_Aim of the task_: Starting at the line that contains "[4.00-5.00s]", reproduce only the lines through the end of the data, exactly, including both the first and the last; skip the pictures.

(Data)

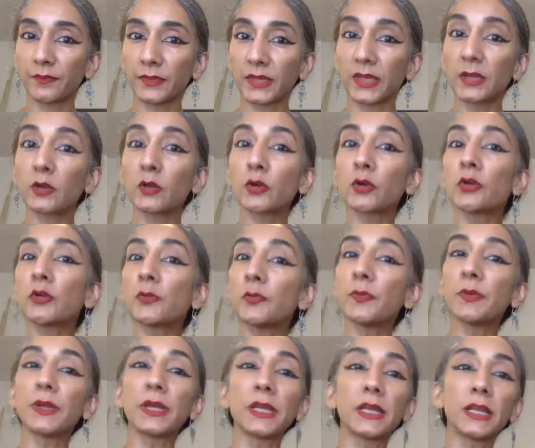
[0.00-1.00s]
they
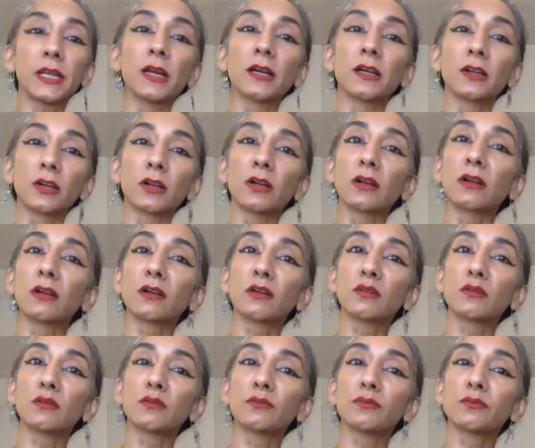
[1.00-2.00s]
could be younger
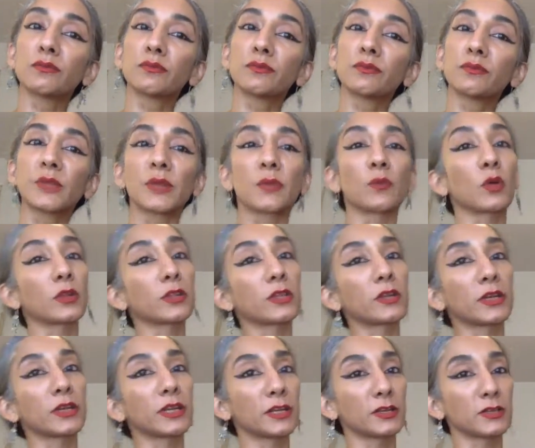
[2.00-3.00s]
than what
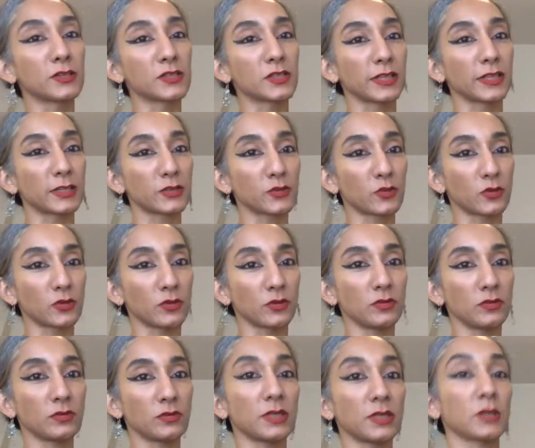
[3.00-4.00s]
their years let
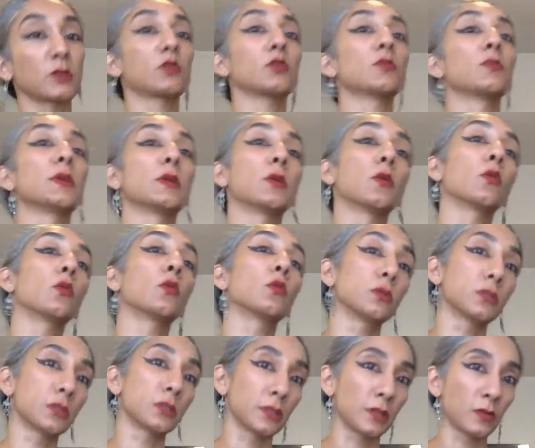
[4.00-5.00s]
on. They could be
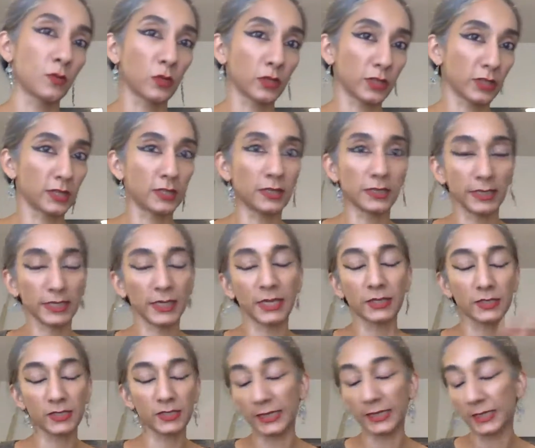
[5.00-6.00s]
older than what their
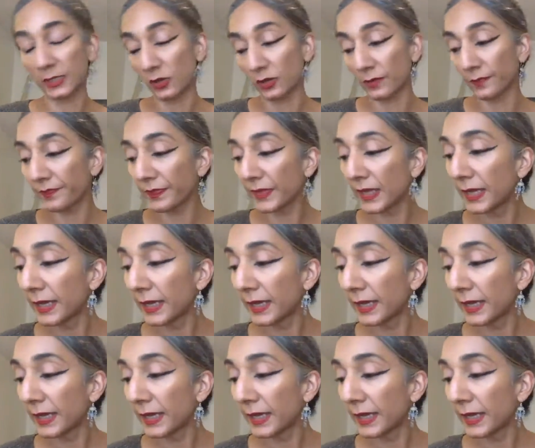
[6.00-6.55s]
years let on.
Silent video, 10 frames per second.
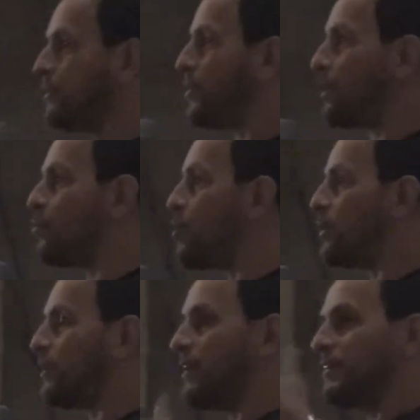The other
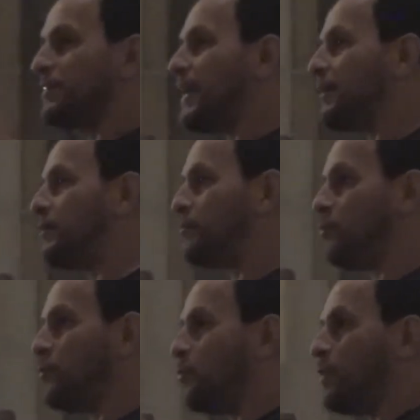one is that
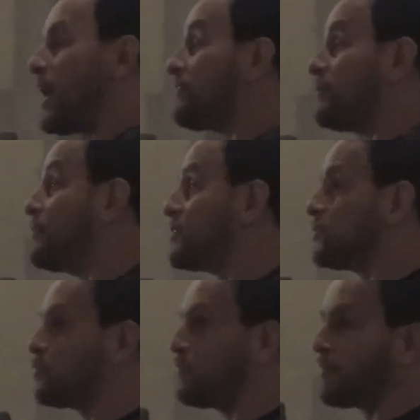we have
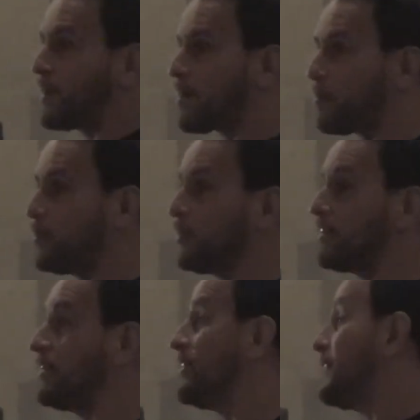divisions within our
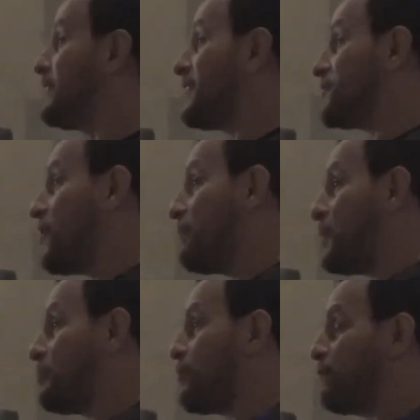community that some
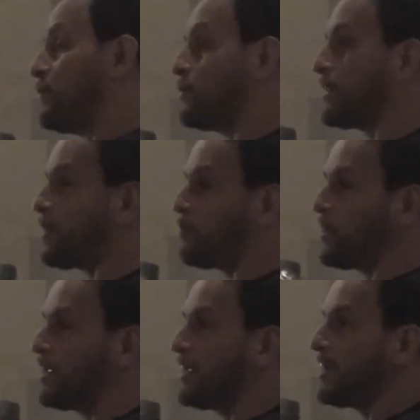people feel that
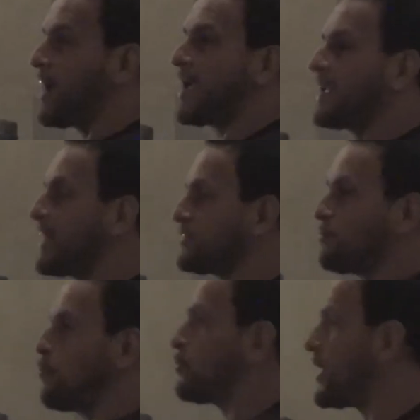I can't
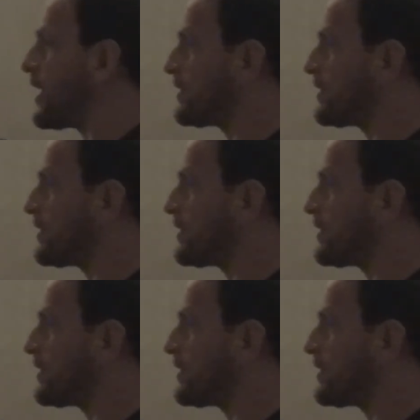support that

(End Data)

_Worked solution_:
[4.00-5.00s]
on. They could be
[5.00-6.00s]
older than what their
[6.00-6.55s]
years let on.
Silent video, 10 frames per second.
The other
one is that
we have
divisions within our
community that some
people feel that
I can't
support that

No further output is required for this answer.